What Cities Are Gaining Employment and a Greater Share of Tech’s Interest?
Emerging tech markets encompass any metropolitan area that has at least 10 percent more growth in employment for computer and math occupations than the national average since 2018 OR at least 4 percent more median annual wage growth for computer and math occupations since 2015 compared to nationally.
The 12 qualifying metros were Ventura, Buffalo, Greensboro, Miami, Greenville, Knoxville, New Orleans, Norfolk, San Bernardino, Nashville, Lexington, and Wichita. Figure 2 shows how employment growth remained high in these 12 markets versus both established tech and the national average, particularly in the early stages of the pandemic. Specifically, emerging tech markets grew 5.4 percent in 2020, while established ones only saw 1.2 percent growth and the national average just 0.8 percent.
As for office performance, emerging tech markets rents increased 6.7 percent compared to only 4.3 percent nationally in the last five years.
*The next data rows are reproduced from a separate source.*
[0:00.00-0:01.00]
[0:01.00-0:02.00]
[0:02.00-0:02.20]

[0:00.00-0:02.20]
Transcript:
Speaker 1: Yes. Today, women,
As evident by Figure 3, growth rates diverged dramatically during the pandemic. The emerging tech market rent level of $21.40 per square foot now overtook the national average of $21.36 per square foot overall.
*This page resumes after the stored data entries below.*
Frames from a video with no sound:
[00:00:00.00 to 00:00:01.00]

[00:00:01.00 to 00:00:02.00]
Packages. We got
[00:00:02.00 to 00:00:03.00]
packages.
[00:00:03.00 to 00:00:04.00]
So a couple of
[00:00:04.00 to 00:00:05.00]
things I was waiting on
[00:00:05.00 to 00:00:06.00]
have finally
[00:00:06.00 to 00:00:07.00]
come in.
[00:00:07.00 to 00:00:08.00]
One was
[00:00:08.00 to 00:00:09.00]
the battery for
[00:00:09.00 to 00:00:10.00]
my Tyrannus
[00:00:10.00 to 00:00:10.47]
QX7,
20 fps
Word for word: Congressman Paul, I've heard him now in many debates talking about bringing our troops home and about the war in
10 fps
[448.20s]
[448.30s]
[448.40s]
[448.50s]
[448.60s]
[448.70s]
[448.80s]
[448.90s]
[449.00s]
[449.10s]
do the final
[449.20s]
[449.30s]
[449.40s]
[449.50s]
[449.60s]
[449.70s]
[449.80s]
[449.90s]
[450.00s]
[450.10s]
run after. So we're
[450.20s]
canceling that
Wage and Employment Levels and the Case for Further Growth
As mentioned, a company’s location strategy is based on factors like salaries and real estate costs. Companies hoping to combat rising wages and lofty office rents in expensive tech metros may see a move to an emerging tech cluster as a way to have their cake and eat it too. A greater presence in these emerging metros reduces costs, thereby opening the door to invest further in research and development while maintaining some benefits of an established cluster now that labor pools are migrating. This is especially true for early-stage startups with scant capital to spend.
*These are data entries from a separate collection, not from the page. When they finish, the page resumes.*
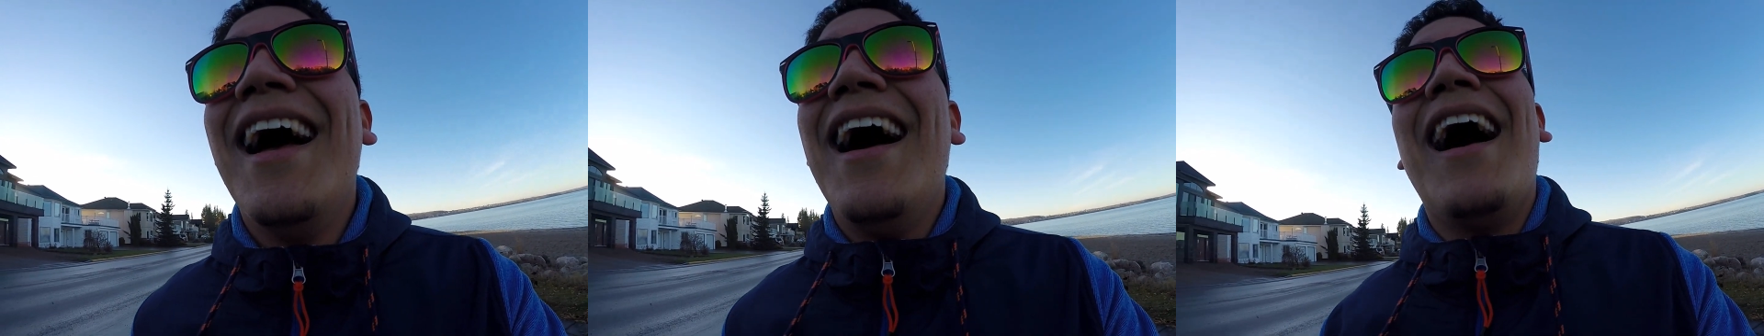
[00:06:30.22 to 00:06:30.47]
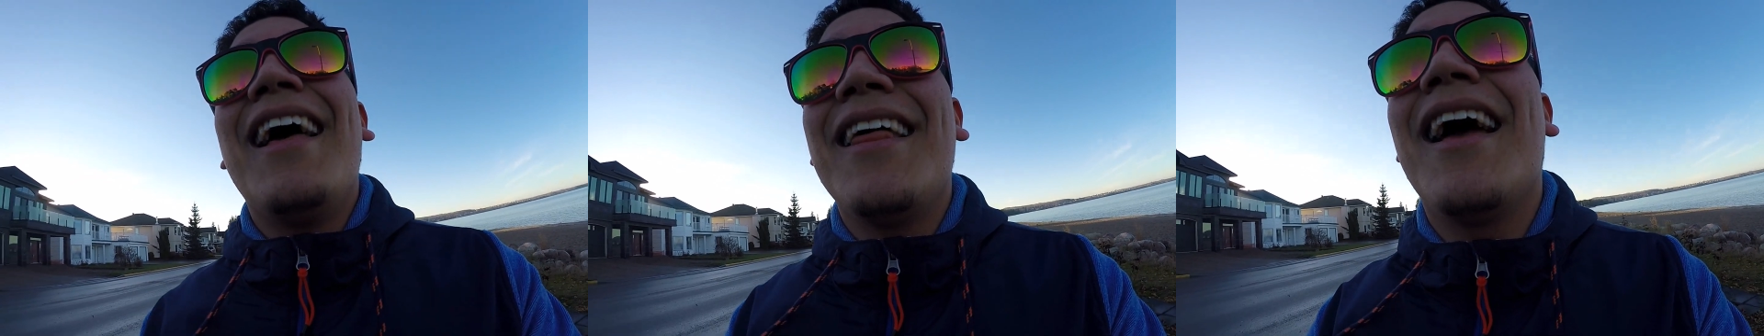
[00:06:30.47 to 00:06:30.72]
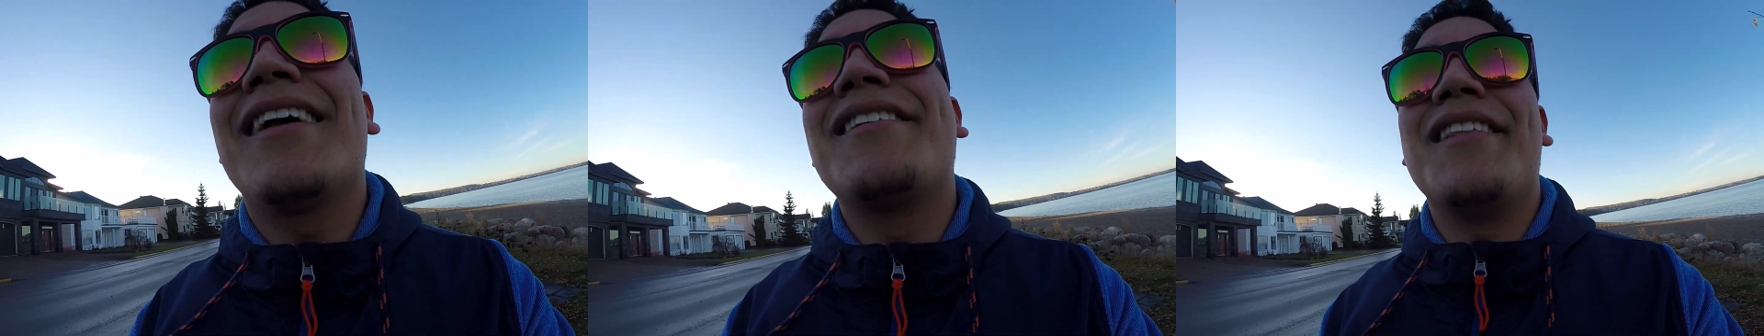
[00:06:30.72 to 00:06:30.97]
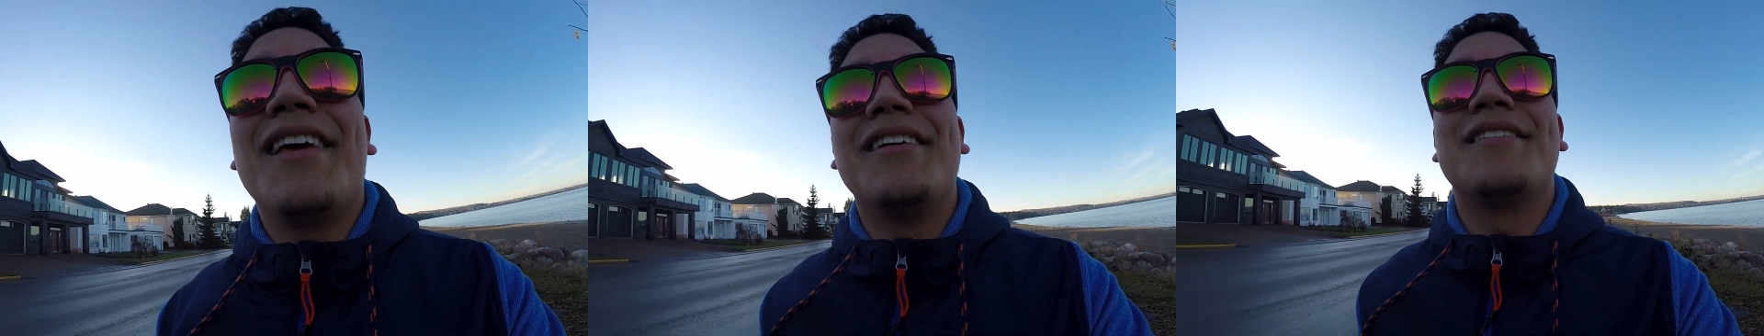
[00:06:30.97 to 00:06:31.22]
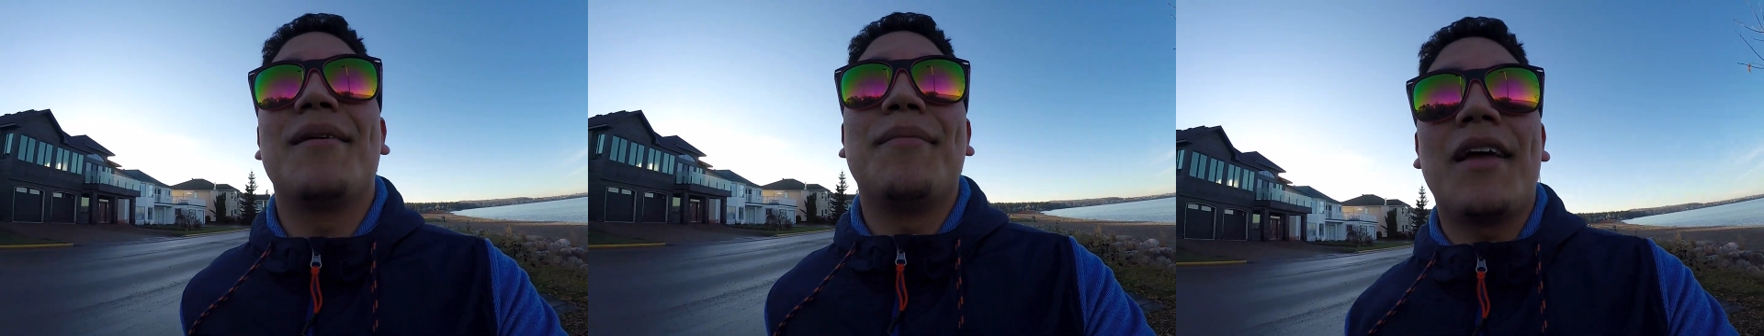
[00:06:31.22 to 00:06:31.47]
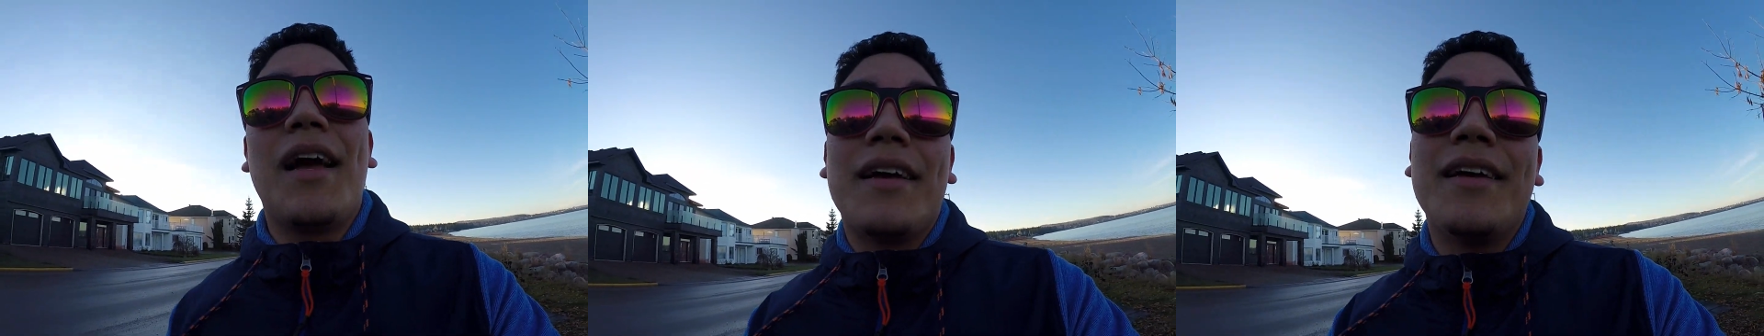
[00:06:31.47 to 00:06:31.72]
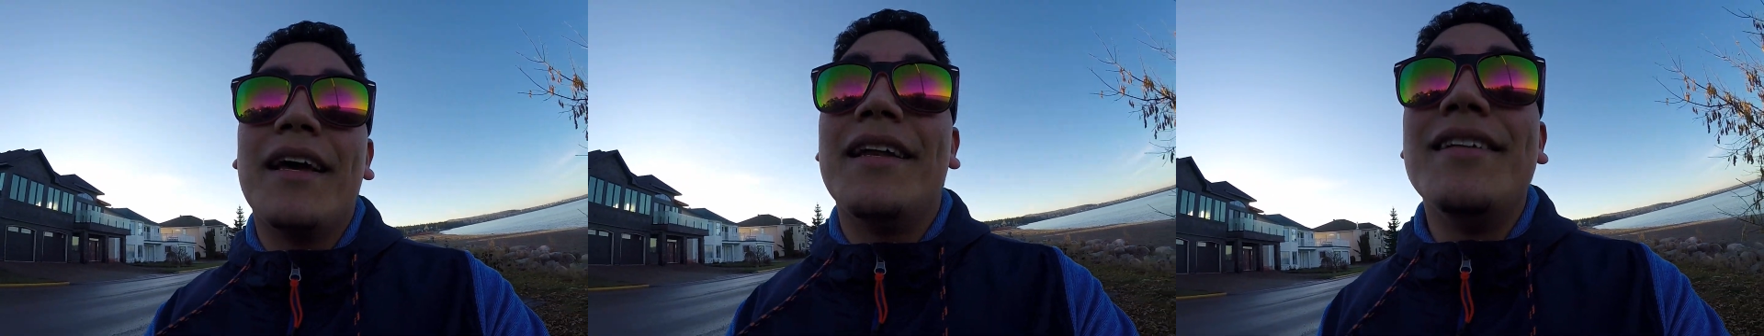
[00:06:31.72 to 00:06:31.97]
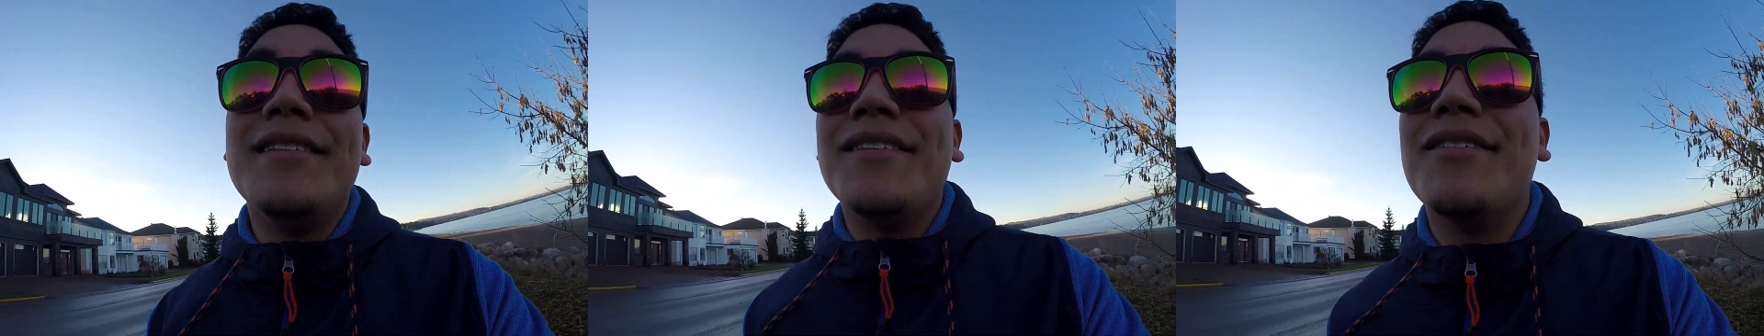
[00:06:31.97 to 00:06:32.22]
I actually think it's something I could get
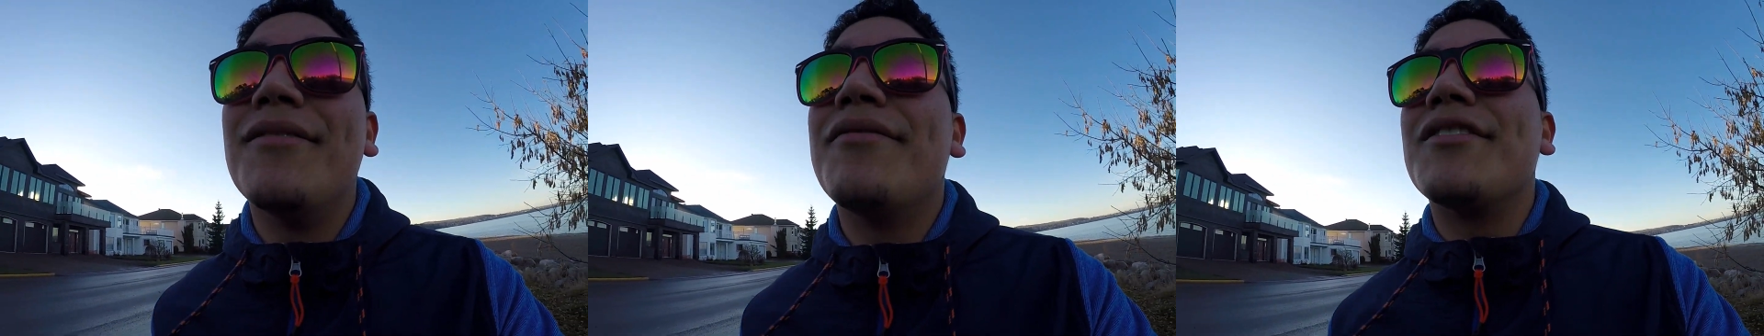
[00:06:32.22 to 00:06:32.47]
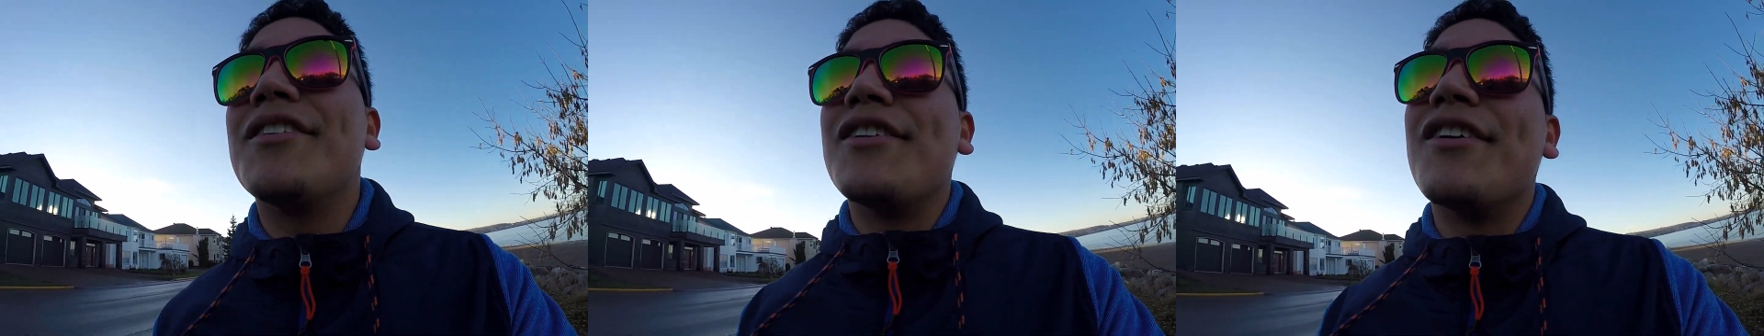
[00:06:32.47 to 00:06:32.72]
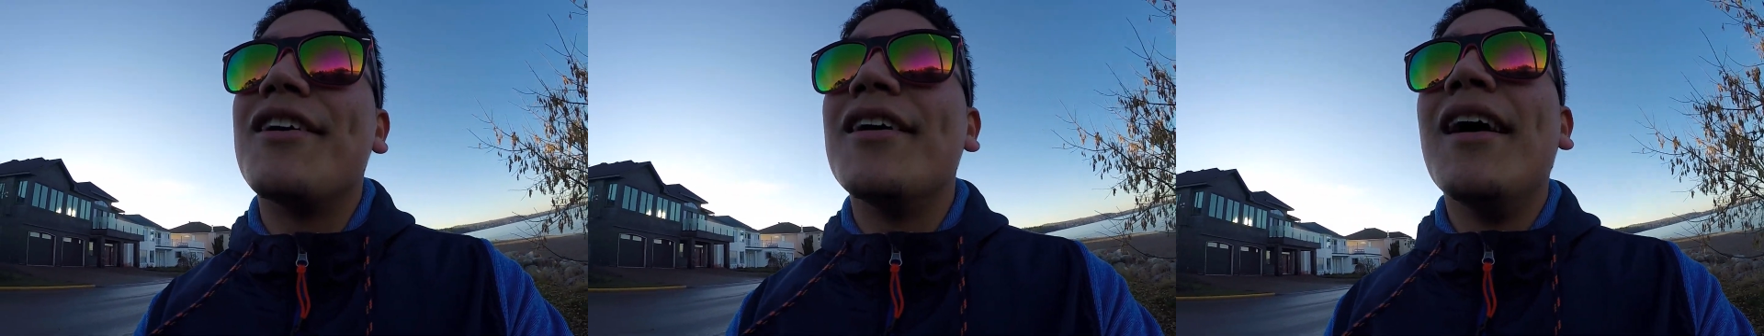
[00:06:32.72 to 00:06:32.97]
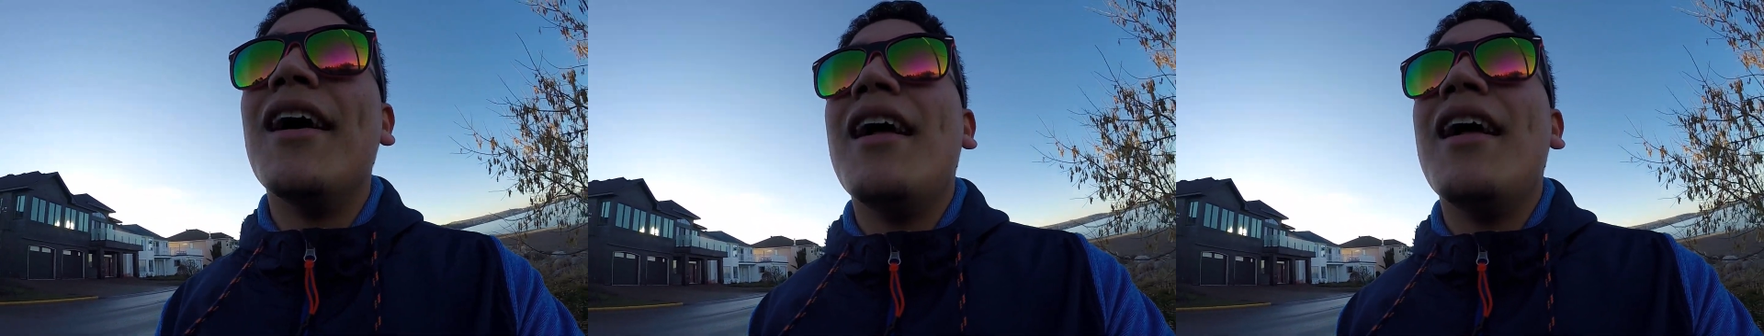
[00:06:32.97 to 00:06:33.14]
into for sure.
The 2020 median annual wage for computer and math occupations for emerging markets was $77,945, 34.5 percent less than the $104,816 the median tech worker made in an established tech market. Not only will wages start to lower for employees, but future raises and bonuses will no longer have to match the standards of the tech markets they left behind.
Coinciding with lower wages are also lower office rents. At $21.48 per square foot, the 2021 average office rent for emerging markets is 82.6 percent less than the average in tech markets at $39.23.
While lower wages, cheaper office rents and proliferating labor pools may lure tech companies to emerging markets, productivity and innovation will ultimately sustain these metros and help them compete with their established peers. Our knowledge of the value of clusters and where the most efficient balance of cost and agglomeration lies is evolving. Remote work’s rise during COVID-19 led some to view it as a paradigm shift in the way people work, feeling productivity and innovation won’t miss a beat regardless of the company’s location. Others claim it is too early to tell the long-term implications of remote work or whether to move away from an established cluster. Many firms chose hastily and may ultimately fall behind their competitors as a result.
For now, real estate and economic data show some tech dispersion is taking place. Some emerging markets will likely thrive, while others may find they lack the characteristics to truly compete.
Metropolitan areas falling outside of the stated criteria but worth watching closely include: Salt Lake City, Charlotte, Oklahoma City, Sacramento, Columbus, and Louisville. These non-gateway cities have enjoyed encouraging employment and/or wage growth in the sector over the last few years. Growing and diversifying labor pools coupled with their relative affordability put these metros on our radar. Like the emerging markets above, established tech firms looking to geographically expand are also likely paying attention. With human capital as their most important resource, skill migration and relative wage variation remain vital to a company’s location strategy.